After reading Deadly Genesis, I bought The Rise & Fall Of The Shi'ar Empire, which is amazing. I'd recommend the purchase of all these books (House Of M, Deadly Genesis, and Rise & Fall Of Shi'ar Empire) to any x-men/marvel fan.
3 of 3 people found the following review helpful
5.0 out of 5 stars One of X-Men's recent best. June 18 2011
By D. Moler - Published on Amazon.com
Format:Paperback|Verified Purchase
I'm not sure about the bulk of reviews that didn't see this story in a positive light. Deadly Genesis shakes up the X-Universe in a very potent way, making Professor X more "human" in more ways that one. Most characters in superhero books are flat one-dimensional devices that just exist as tools to drive the story. Deadly Genesis rewrites that concept and adds a depth of humanism and dimensionality to some of the most important people in the X-Universe....not all people are just straight-up "good". Everyone makes mistakes, even really bad ones, but they can still be heroes. Deadly Genesis challenges our notion of what we define as "hero" and "human". I love this book and to me represents some of X-men's recent best, as well as sets up a dynamic within the team and Marvel's cosmos for years after it. Good job Brubaker!
6 of 8 people found the following review helpful
4.0 out of 5 stars Is Deadly Genesis worth buying? Nov. 25 2006
By exknowswhy - Published on Amazon.com
Format:Hardcover
As I got back into comic books after a hiatus, I thought that picking up Deadly Genesis might be a good way to figure out what was happening with the X-men. I was met with what amounts to a decent amount of retconning (retroactive continuity if you're not up on the comic lingo) but an enjoyable story for the most part.

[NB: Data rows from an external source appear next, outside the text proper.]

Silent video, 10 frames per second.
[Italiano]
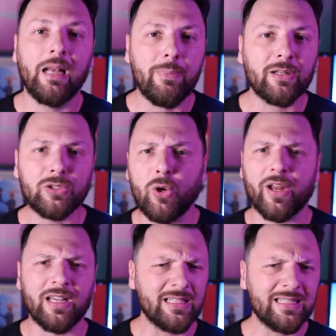che le
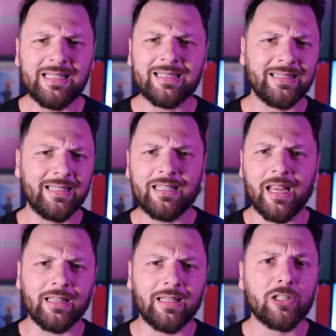persone, senza dire
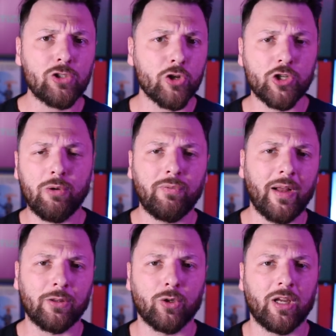niente, associano al
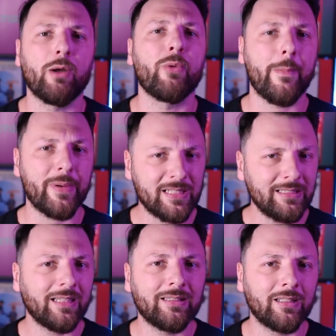fatto che un
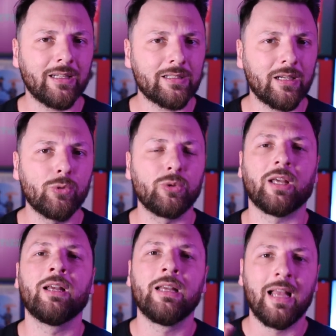rappresentante della
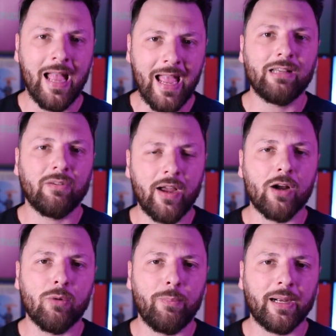salute e di
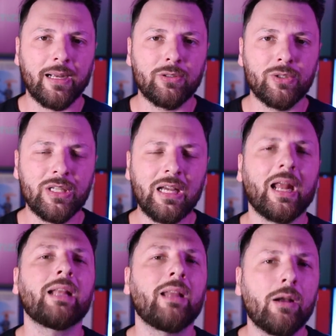fianco a un pacchetto di
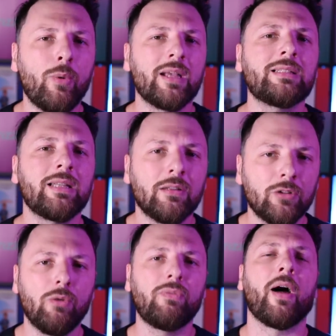sigarette, queste
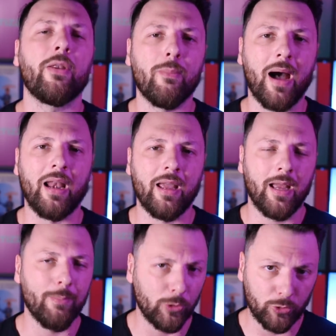non fanno male.
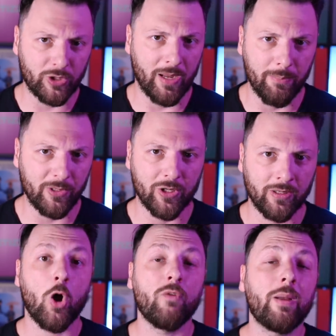È molto
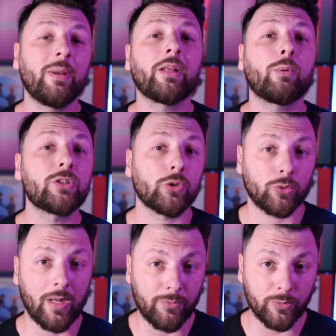semplice. Ovviamente questo
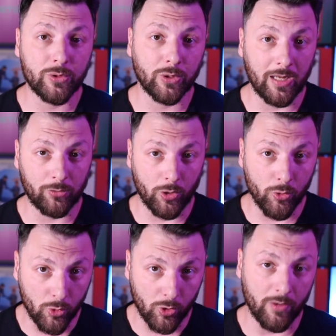non ha funzionato a
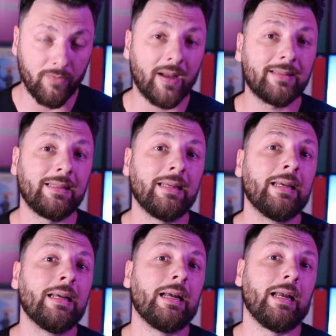lungo, infatti
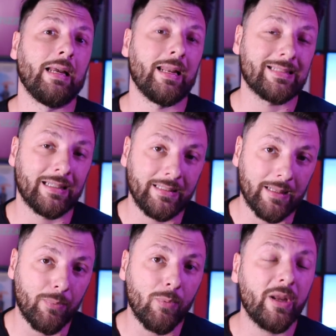eh, la
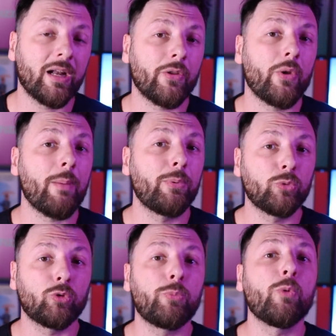sanità pubblica non ha
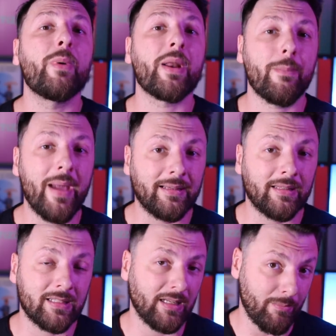potuto più
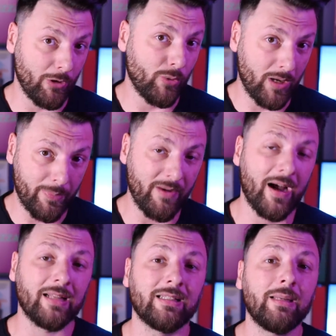permettersi, nemmeno quella
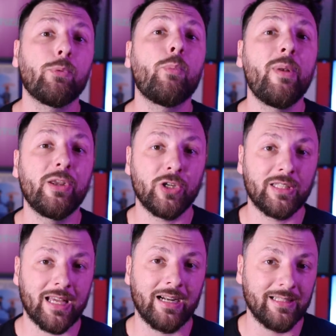privata, di
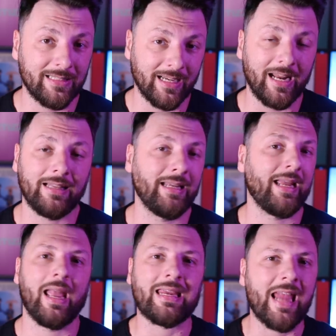pubblicizzare le sigarette,
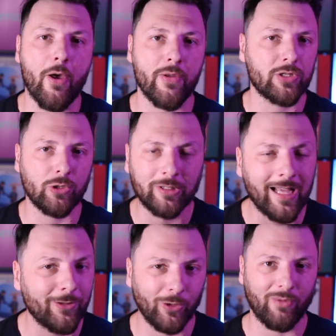che è chiaro e
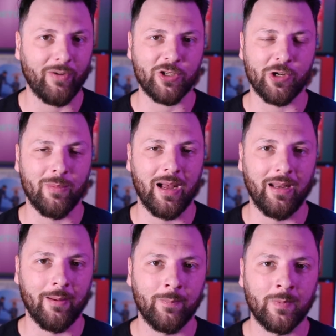scontato che facciano
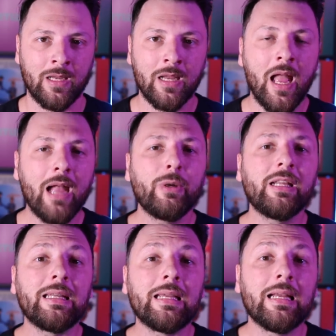male. E
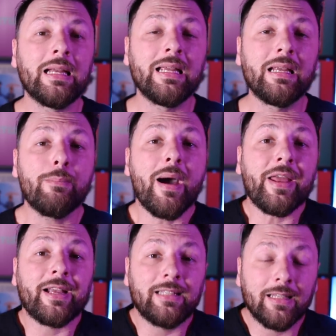quindi il
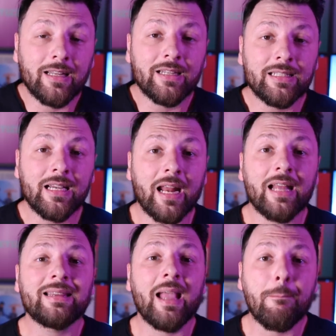marketing delle
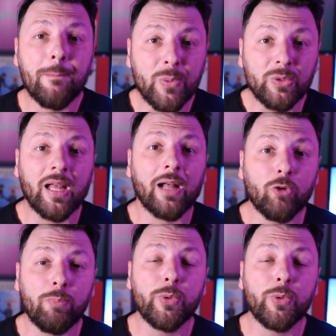sigarette ha puntato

I won't spoil the entire story for you but the story more or less takes place in the current time frame of the X-men (post-House of M [another story entirely]) and prior to Giant Size X-men (written in 1975). Brubaker introduces a suite of new characters that are important to the story line. What we find out at the end of the story is that well, Charles Xavier was a bad man. Again. I really didn't like this part of the story as I feel that Marvel has beat the "Charles Xavier is a bad guy" angle to death (see the Onslaught crossover, Deadly Genesis TPB, and the Astonishing X-men arc "Danger"). Storyline aside, the art by Hairsine is pretty well done and the characters look really nice, more or less what you would expect for a good trade paperback collection. The slipcover is really quite nice too and Marvel does seem to do an excellent job on their "Premiere Edition" trades and I have been really pleased with the quality pages and book in general. I was a little disappointed that there were very few extras (sketches, interviews, etc) but they do showcase the various cover art between chapters.

Overall, a nice book that collects one of the more recent, important X-men stories and worth buying if you are an X-men enthusiast.